# Stored data entries
-- Opening Marker --

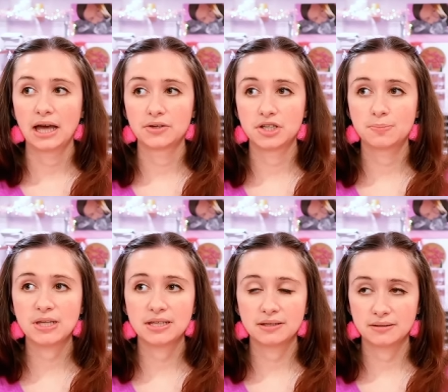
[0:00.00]
I'll just
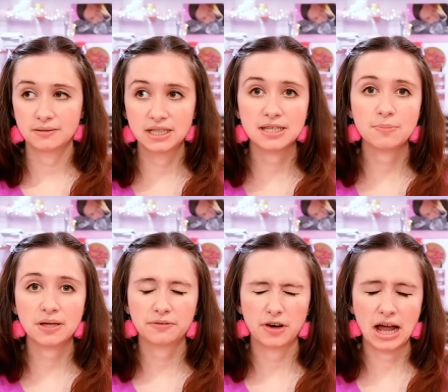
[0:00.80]
be
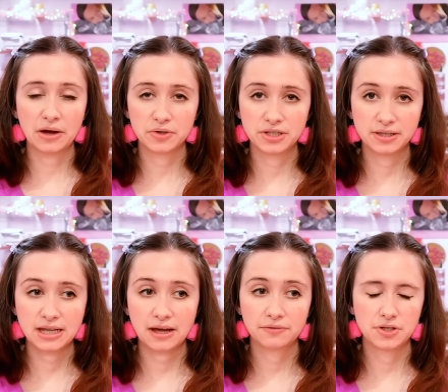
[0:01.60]
sleeping for hours in
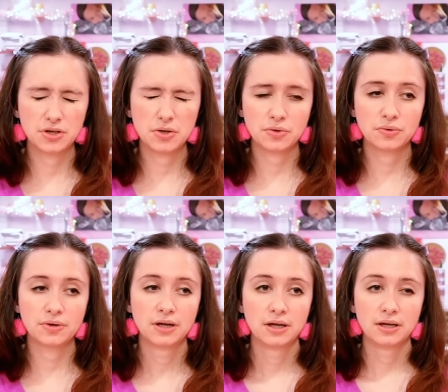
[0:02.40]
the
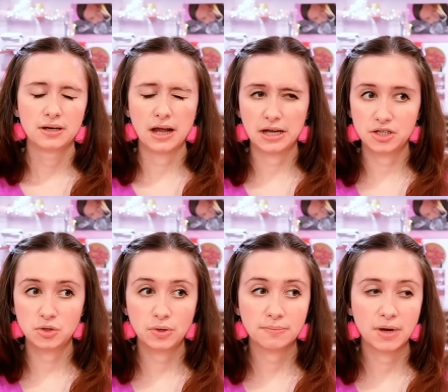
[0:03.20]
afternoon, not
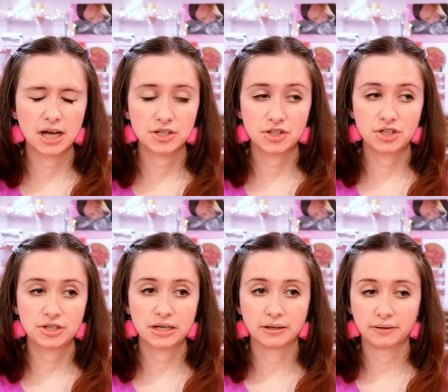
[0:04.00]
doing
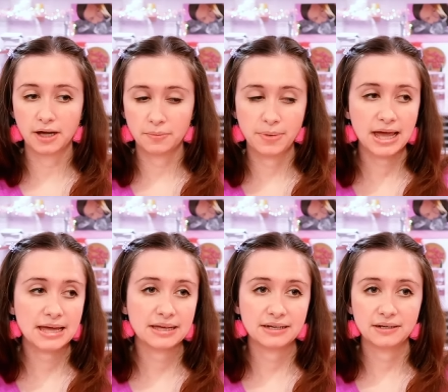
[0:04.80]
much, in a lot of
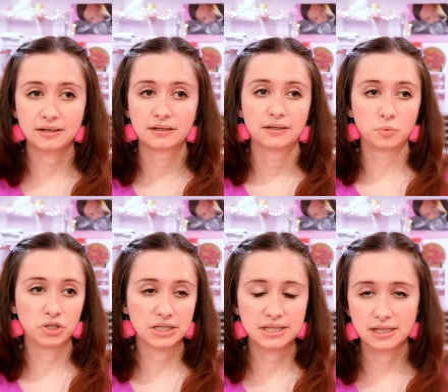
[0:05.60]
pain,
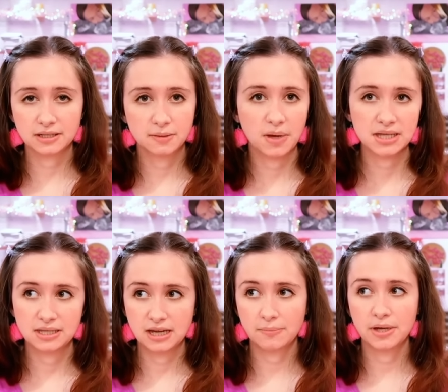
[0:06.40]
really sick to my
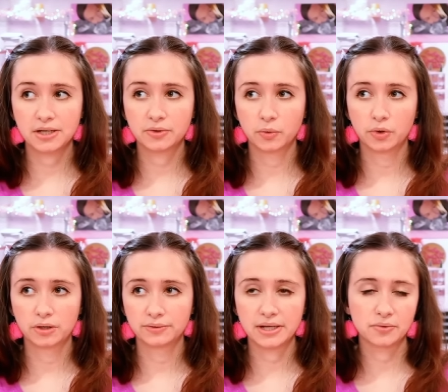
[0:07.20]
stomach
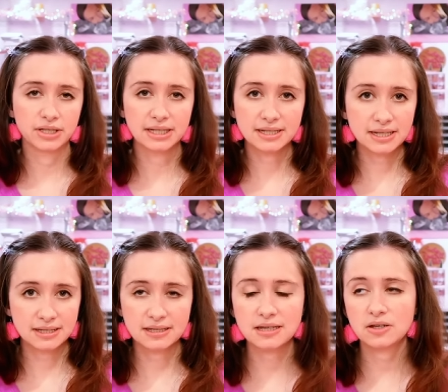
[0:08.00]
or like really
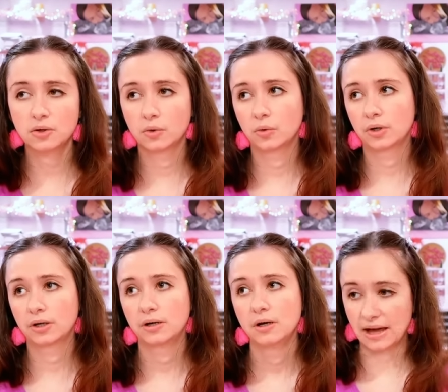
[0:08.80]
dizzy
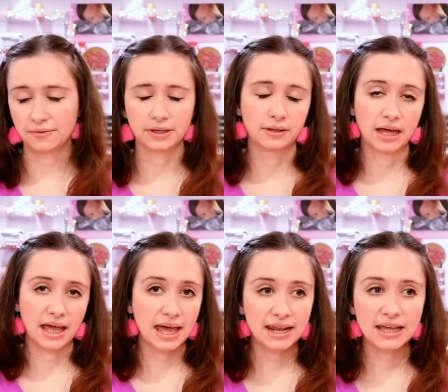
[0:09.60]
or having a lot
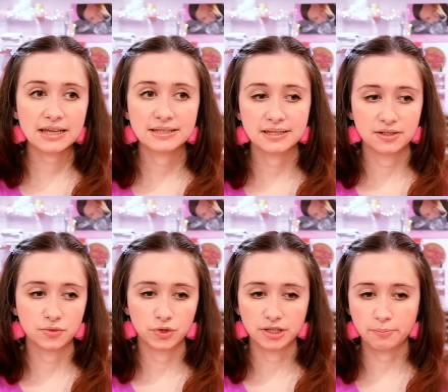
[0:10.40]
of headaches
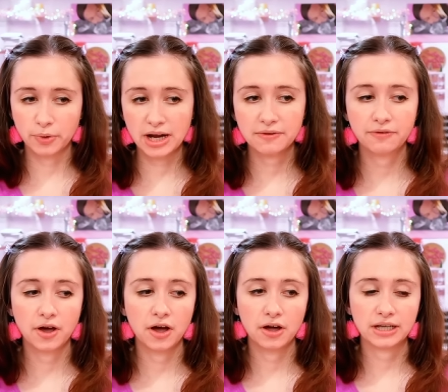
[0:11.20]
and really brain
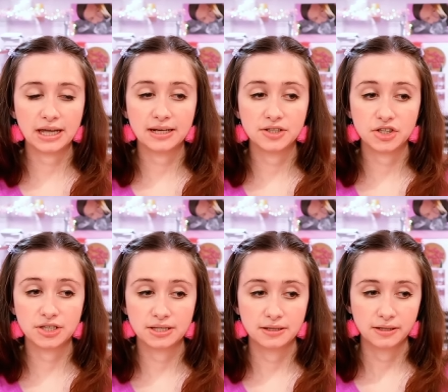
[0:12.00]
fog and it
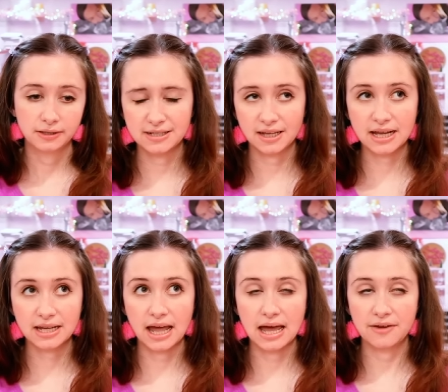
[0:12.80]
just, it's
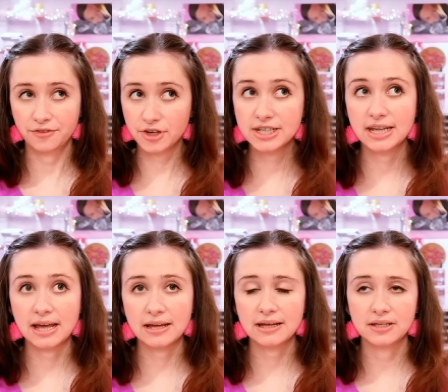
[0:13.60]
like every
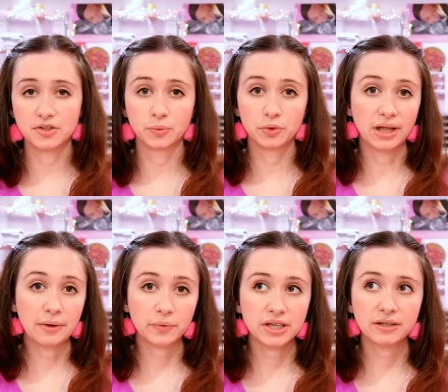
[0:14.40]
day is a
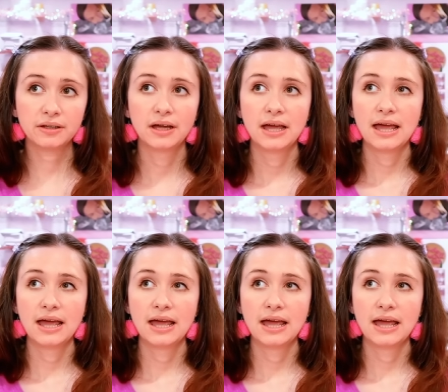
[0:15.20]
roulette wheel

-- Closing Marker --

# YOUR ASSIGNMENT
The records above must be repeated exactly, minus their pictures.

# RESULT FOR THIS TASK
[0:00.00]
I'll just
[0:00.80]
be
[0:01.60]
sleeping for hours in
[0:02.40]
the
[0:03.20]
afternoon, not
[0:04.00]
doing
[0:04.80]
much, in a lot of
[0:05.60]
pain,
[0:06.40]
really sick to my
[0:07.20]
stomach
[0:08.00]
or like really
[0:08.80]
dizzy
[0:09.60]
or having a lot
[0:10.40]
of headaches
[0:11.20]
and really brain
[0:12.00]
fog and it
[0:12.80]
just, it's
[0:13.60]
like every
[0:14.40]
day is a
[0:15.20]
roulette wheel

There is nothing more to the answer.